Mayak also is one of several Russian nuclear plants involved in a program
that dilutes weapons-grade uranium so that it can be used as nuclear power plant
fuel, but not in bombs.
American power plants are committed to buy $12 billion of this fuel over 20
years, and effectively burn up Russian nuclear bombs to make U.S. electricity.
Altogether, the program has eliminated weapons-grade plutonium for 6,000
warheads.
Pavel Oleinikov, who grew up in a closed city near Ozersk and now works in
non-proliferation in the United States, worries that the U.S. programs will
leave gaping holes in Russian nuclear security.
"A high-level manager can supersede all regulations, and say, 'Let's
ship it to our new commercial partner in North Korea,' " he said.

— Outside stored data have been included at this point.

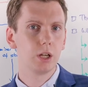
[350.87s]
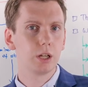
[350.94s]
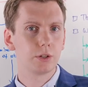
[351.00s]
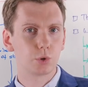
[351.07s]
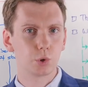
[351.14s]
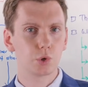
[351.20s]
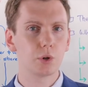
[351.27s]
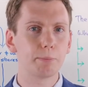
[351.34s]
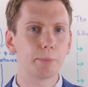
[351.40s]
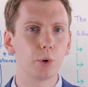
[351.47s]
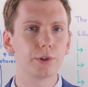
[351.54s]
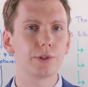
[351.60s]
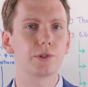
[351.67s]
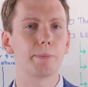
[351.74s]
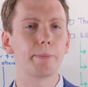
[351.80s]
It's also
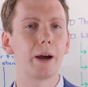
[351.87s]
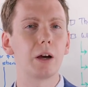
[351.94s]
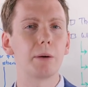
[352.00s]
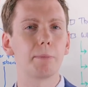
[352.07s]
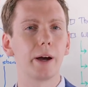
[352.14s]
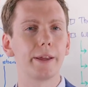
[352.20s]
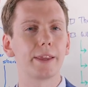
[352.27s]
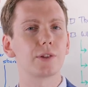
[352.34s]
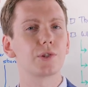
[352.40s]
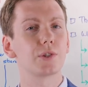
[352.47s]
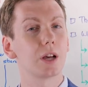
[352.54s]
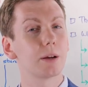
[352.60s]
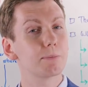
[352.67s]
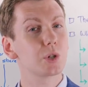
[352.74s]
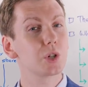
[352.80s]
important to bear in mind that
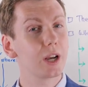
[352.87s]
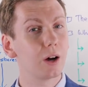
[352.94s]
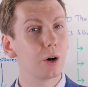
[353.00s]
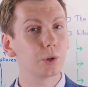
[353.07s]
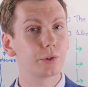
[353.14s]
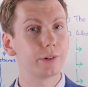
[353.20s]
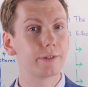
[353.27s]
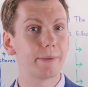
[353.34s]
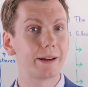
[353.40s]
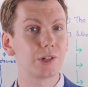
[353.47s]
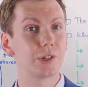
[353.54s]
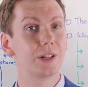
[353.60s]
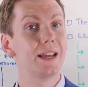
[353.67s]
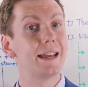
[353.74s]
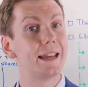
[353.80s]
some shareholder
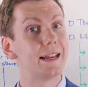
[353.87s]
information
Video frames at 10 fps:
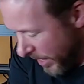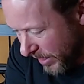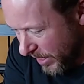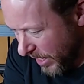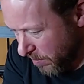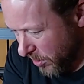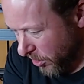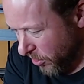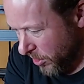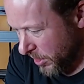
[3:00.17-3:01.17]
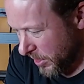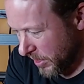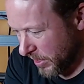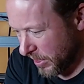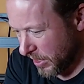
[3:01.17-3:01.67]
And I came
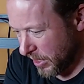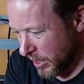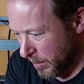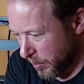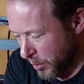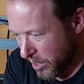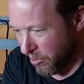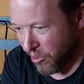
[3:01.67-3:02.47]
across a print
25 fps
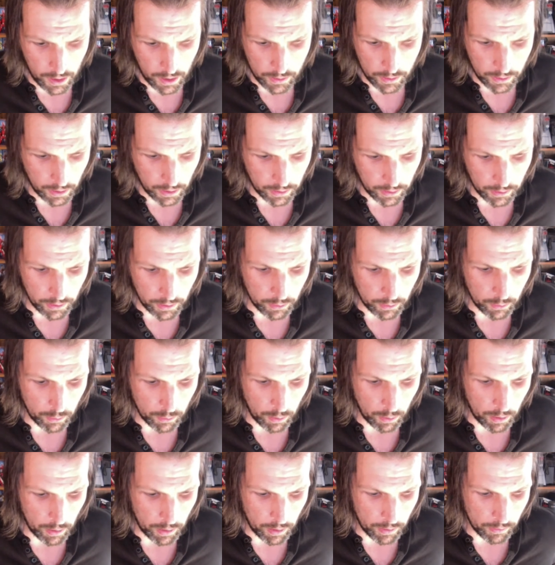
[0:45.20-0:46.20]
think
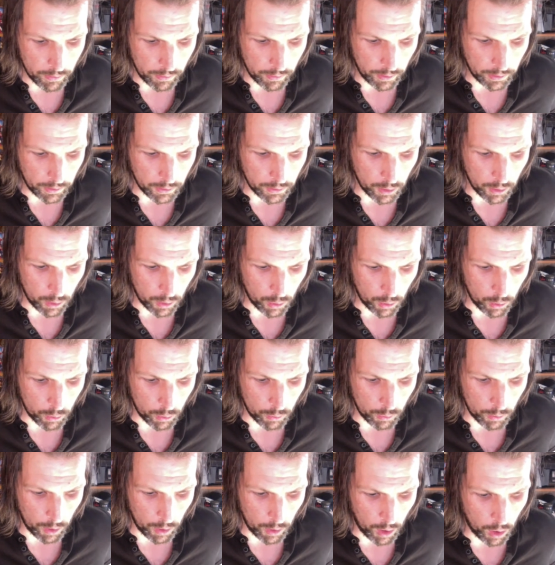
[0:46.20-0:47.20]
like our
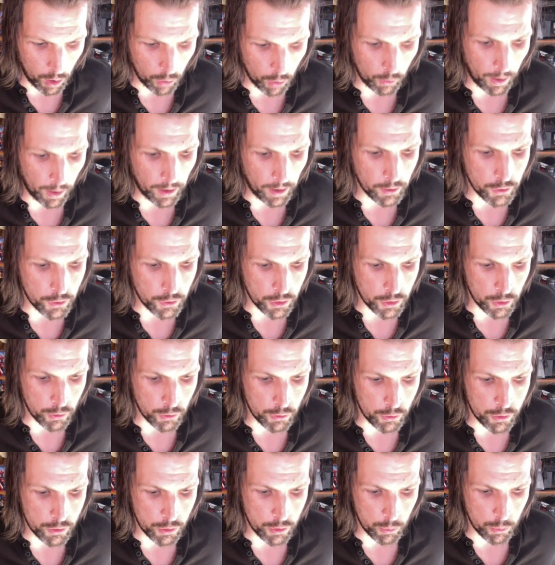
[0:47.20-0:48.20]
whole attitude
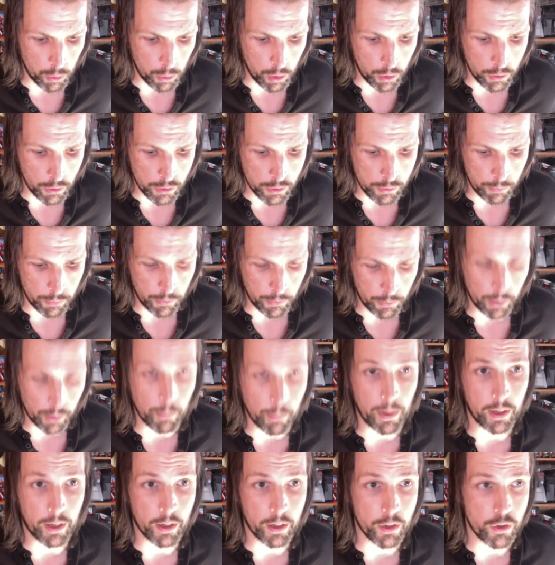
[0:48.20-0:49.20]
towards
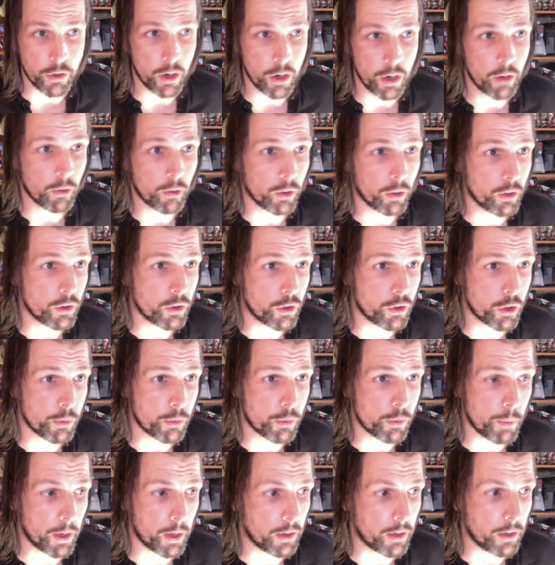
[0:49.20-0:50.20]
filmmaking in general has just
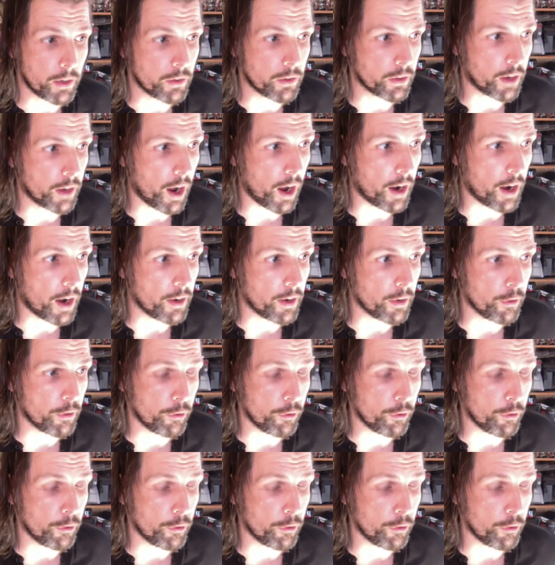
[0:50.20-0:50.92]
been to kind of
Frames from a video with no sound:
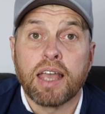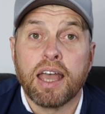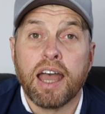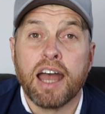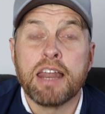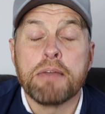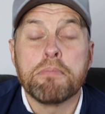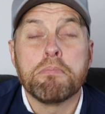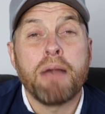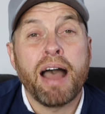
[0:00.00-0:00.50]

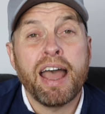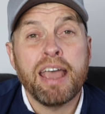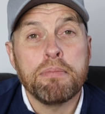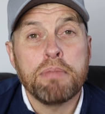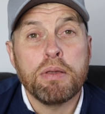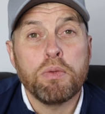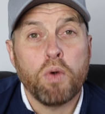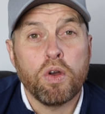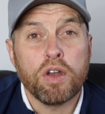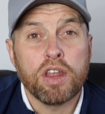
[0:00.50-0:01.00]
and it might
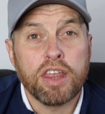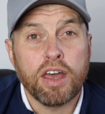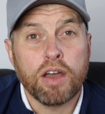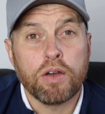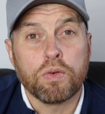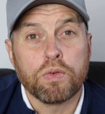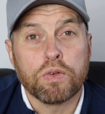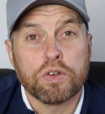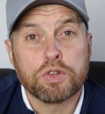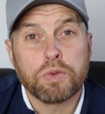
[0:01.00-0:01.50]
be one of
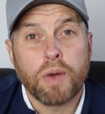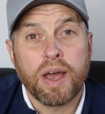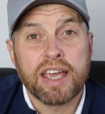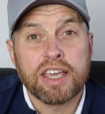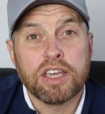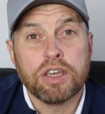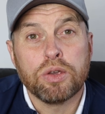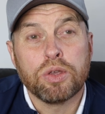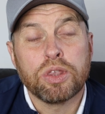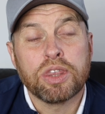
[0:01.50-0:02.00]
those where
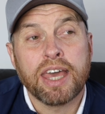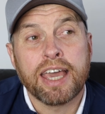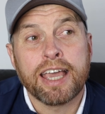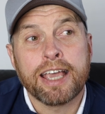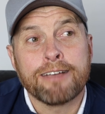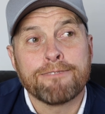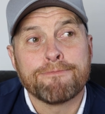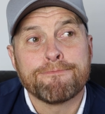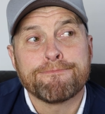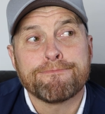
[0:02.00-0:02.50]
you
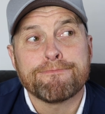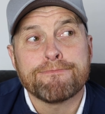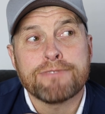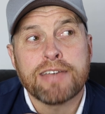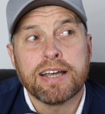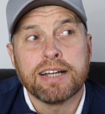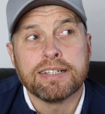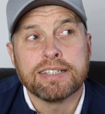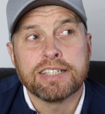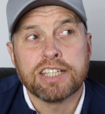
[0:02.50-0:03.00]
think,
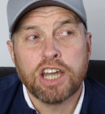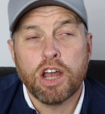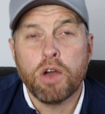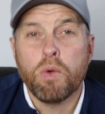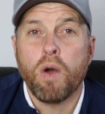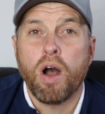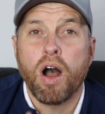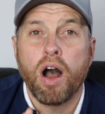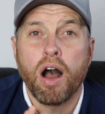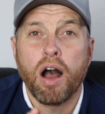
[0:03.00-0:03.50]
do you know
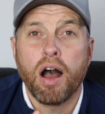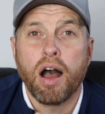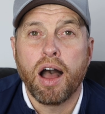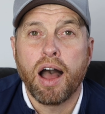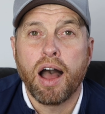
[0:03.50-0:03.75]
what?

"It's unlikely anyone would challenge him. For every low-level soldier
to perform his duty, there must be a spirit of democracy."
American officials say that even as American taxpayers spend huge sums on
Mayak, the Russian government has repeatedly hassled those sent to check on the
program. In 1999, Americans were stopped 25 times.
Recently, the ministry barred a Rocky Mountain News team from the plant, the
town, and even the U.S.-financed construction site.
"You're not the only one with these problems. No one is allowed
in," said ministry spokesman Shingarev.